Looking for traces in the refinery lab
Reading time: 3 min
In the laboratory and the units of the Schwechat Refinery, chemist Martina Jüttner searches for various trace elements as part of her quality controls – and has been doing so for over 40 years. Now she explains all the things that have changed in these decades and some that haven’t.
It’s summer in the late seventies and Martina Jüttner is starting her internship at the Schwechat Refinery: the water laboratory is where she gets her first taste for the work. In fall 1979, she then joins the company for good and has stayed true to OMV and the lab for more than 40 years.
Step by step, her responsibilities have grown to encompass the refinery’s entire production and all of its products, including gasoline, diesel and kerosene: Martina Jüttner takes samples of the products from the units before analyzing them and testing the substances. “I look for traces of substances that are undesirable in the final product, like sulfur compounds for example”, she explains. She is part of the entire production process until the final product leaves the refinery. “For example, for an especially crucial, high-value product – our jet fuel. I have been monitoring this for years and always check that all the specifications are met and that the quality is consistent, down to the tiniest detail”, says Martina Jüttner, who has been in charge of quality control in the laboratory for the entire refinery for going on 20 years.
What was it like back then, as a woman in a science-based profession, on top of being in a male-dominated industry? “Completely normal”, shrugs Martina Jüttner. “What’s important for me is what you can do and how you behave as a person. It doesn’t matter if you’re a man or a woman. And that’s always been my experience in the refinery as well”.
What’s important for me is what you can do and how you behave as a person. It doesn’t matter if you’re a man or a woman. And that’s always been my experience in the refinery as well.
Martina Jüttner, Quality Advisor, OMV Schwechat Refinery
Between the test tube and the rectification column
Of course, there were also women working at OMV at the end of the seventies, although on the technical side they were exclusively found in the lab, Martina Jüttner recalls. There was also one man in the lab as well: namely her future husband.
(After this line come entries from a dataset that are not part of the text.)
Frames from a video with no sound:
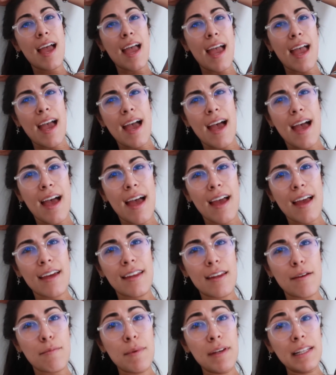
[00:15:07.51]

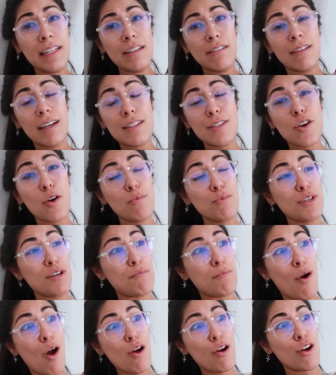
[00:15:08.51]
And Emilio gets home
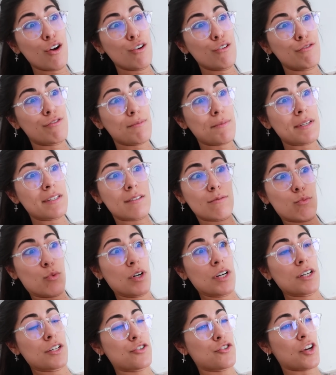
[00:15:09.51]
tomorrow from his
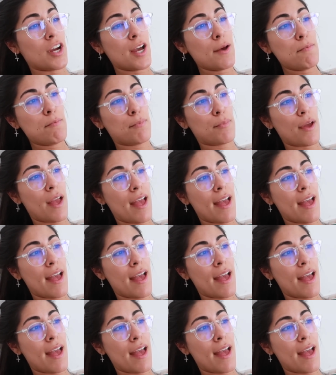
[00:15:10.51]
work tripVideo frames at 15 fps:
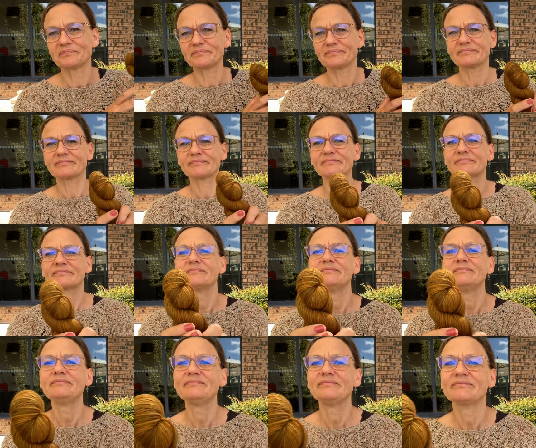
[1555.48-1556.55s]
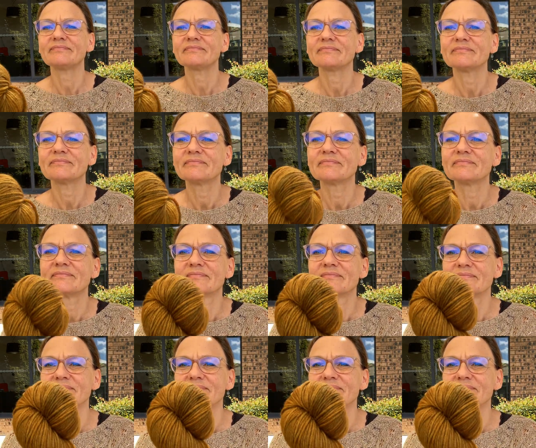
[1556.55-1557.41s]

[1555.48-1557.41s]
(silence)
“That said, I also had close contact to production and was out and about in the units a lot. At the time, it was mainly men who worked there. To some extent I was actually the first”. The few colleagues who were skeptical were quickly won over when they saw she had the requisite technical expertise. And that meant the gender discussion was over before it had even begun. Today? “It’s completely normal for a woman to be out in the units as an operator. Nobody bats an eyelid anymore at a woman in a boiler suit. That counts as significant progress”, she says.
Huge quantities, tiny traces
And what was it that made her choose a scientific vocation 40 years ago? “I got my fundamental interest in science from my parents for sure. In general, I think that children – whether boys or girls – only develop an interest in things if somebody in their surroundings shows them and ignites that spark of fascination”. What’s more, the large, multidimensional environment of the refinery really appealed to her. “For me as a chemist, it’s truly impressive when we search for tiny traces of undesirable elements in really huge production quantities”.
What’s even better is that, for several years now, she has been passing on her decades’-long experience to the next generation in both the lab and the units – ensuring that even the tiniest trace is not lost.